- **What the task requires**
Only one stretch of the listing below is wanted. Begin at the line that has "(2.60 s to 2.80 s)", stop after the line that has "Transcript, with fillers: number", and repeat every line in between exactly.

Start of Records shown

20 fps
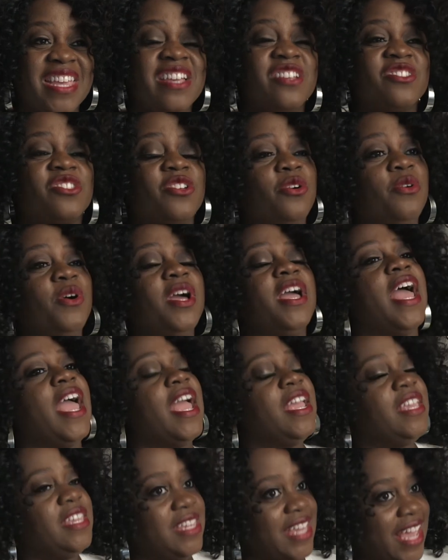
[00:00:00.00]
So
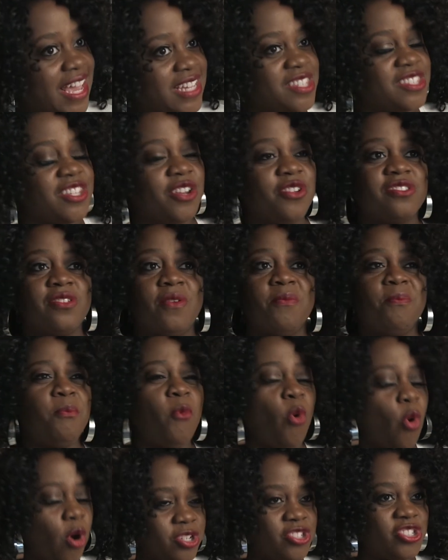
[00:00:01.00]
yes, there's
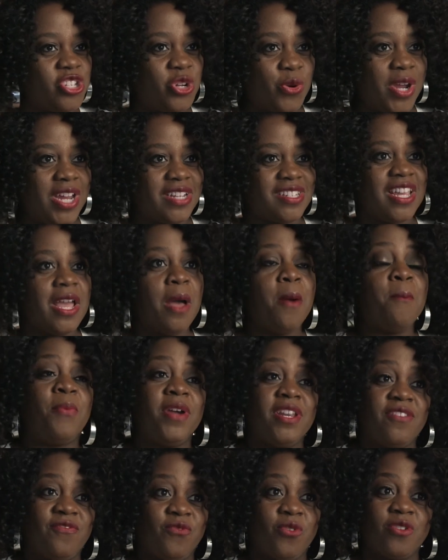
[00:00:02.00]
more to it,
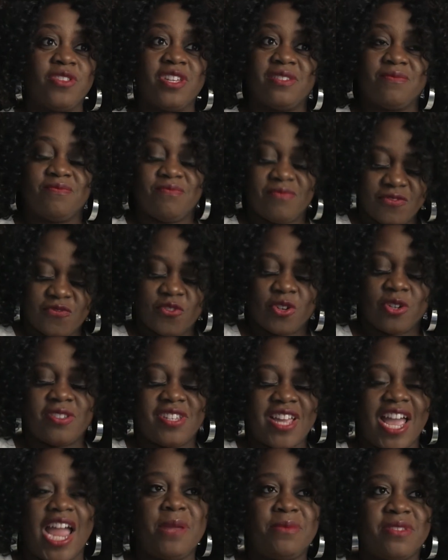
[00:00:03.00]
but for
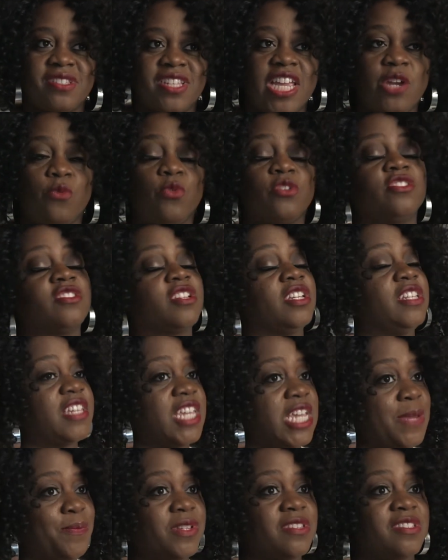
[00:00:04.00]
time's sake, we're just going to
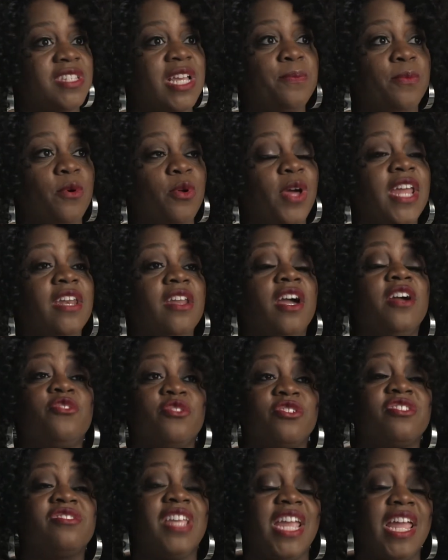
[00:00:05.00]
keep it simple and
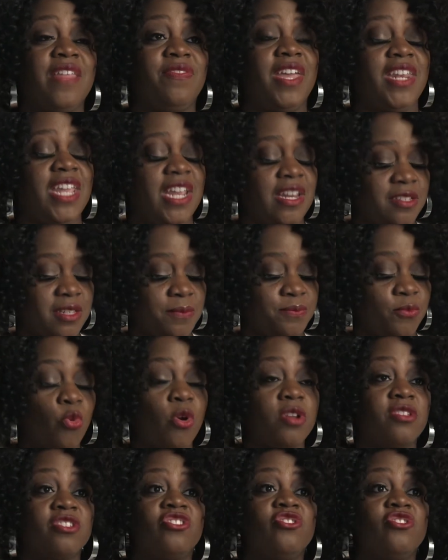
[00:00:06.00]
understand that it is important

End of Records shown
Start of Records shown

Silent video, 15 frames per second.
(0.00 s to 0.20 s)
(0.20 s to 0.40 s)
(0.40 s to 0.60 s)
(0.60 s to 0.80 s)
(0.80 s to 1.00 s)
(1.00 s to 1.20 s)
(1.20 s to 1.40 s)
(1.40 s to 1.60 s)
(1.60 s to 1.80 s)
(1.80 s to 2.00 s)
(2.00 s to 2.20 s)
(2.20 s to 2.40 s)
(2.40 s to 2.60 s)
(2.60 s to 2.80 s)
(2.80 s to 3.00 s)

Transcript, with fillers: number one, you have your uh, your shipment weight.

End of Records shown

- **Response to the exercise**
(2.60 s to 2.80 s)
(2.80 s to 3.00 s)

Transcript, with fillers: number one, you have your uh, your shipment weight.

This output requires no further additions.